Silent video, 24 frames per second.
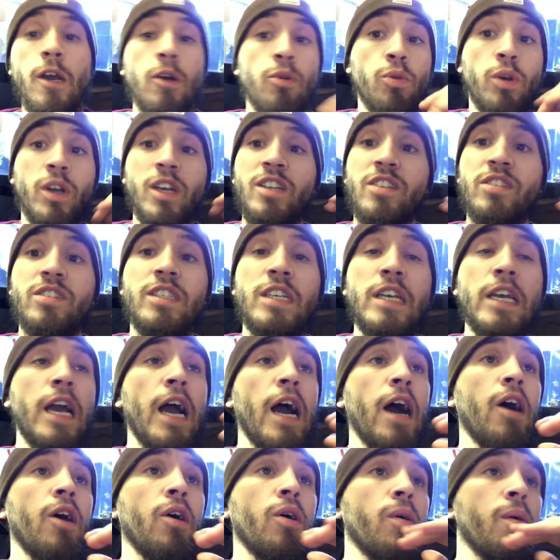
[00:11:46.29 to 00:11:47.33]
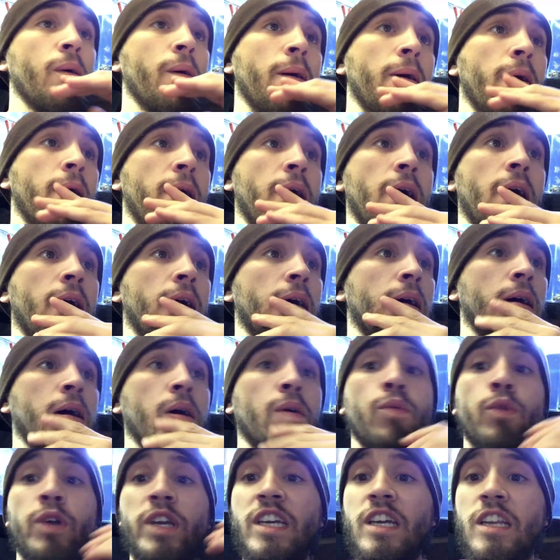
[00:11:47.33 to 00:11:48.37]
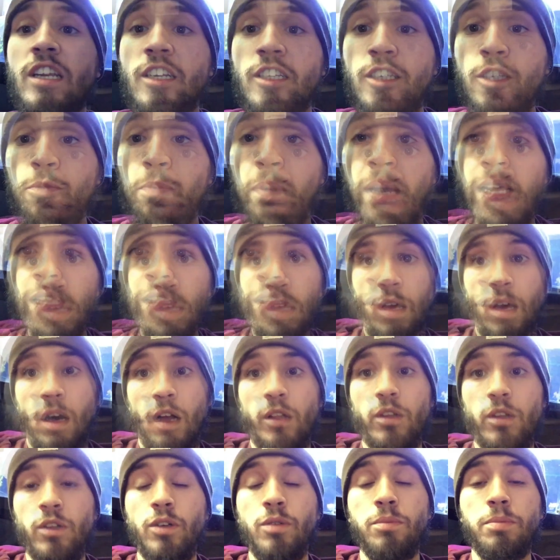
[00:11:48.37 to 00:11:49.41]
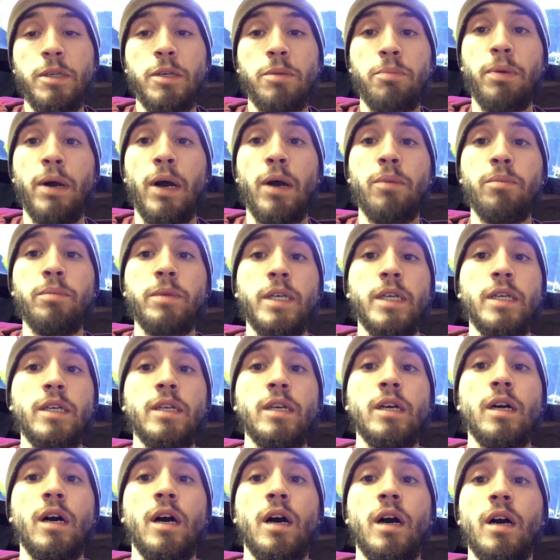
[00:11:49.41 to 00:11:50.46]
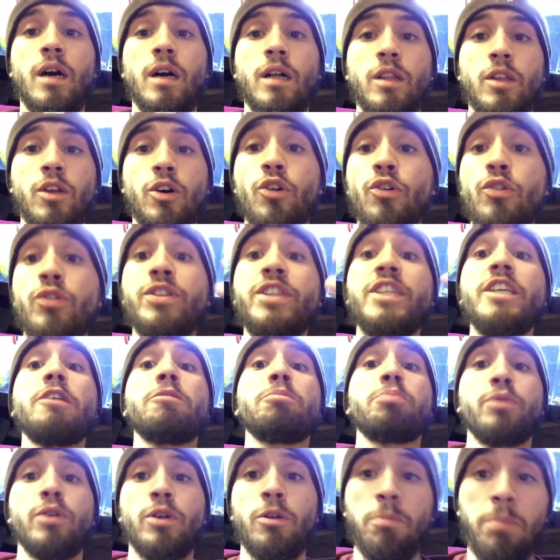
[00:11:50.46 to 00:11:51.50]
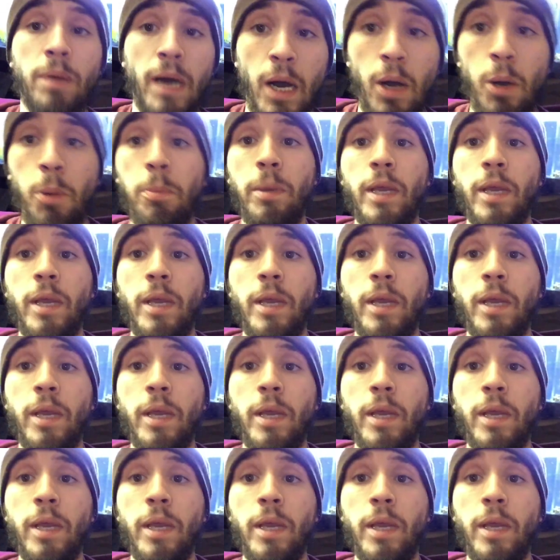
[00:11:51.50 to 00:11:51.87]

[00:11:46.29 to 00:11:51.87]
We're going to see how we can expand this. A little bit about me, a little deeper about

· · ·

BRIEF:
Copy all of the records verbatim, omitting the pictures.

ANSWER SPACE:
Silent video, 24 frames per second.
[00:11:46.29 to 00:11:47.33]
[00:11:47.33 to 00:11:48.37]
[00:11:48.37 to 00:11:49.41]
[00:11:49.41 to 00:11:50.46]
[00:11:50.46 to 00:11:51.50]
[00:11:51.50 to 00:11:51.87]

[00:11:46.29 to 00:11:51.87]
We're going to see how we can expand this. A little bit about me, a little deeper about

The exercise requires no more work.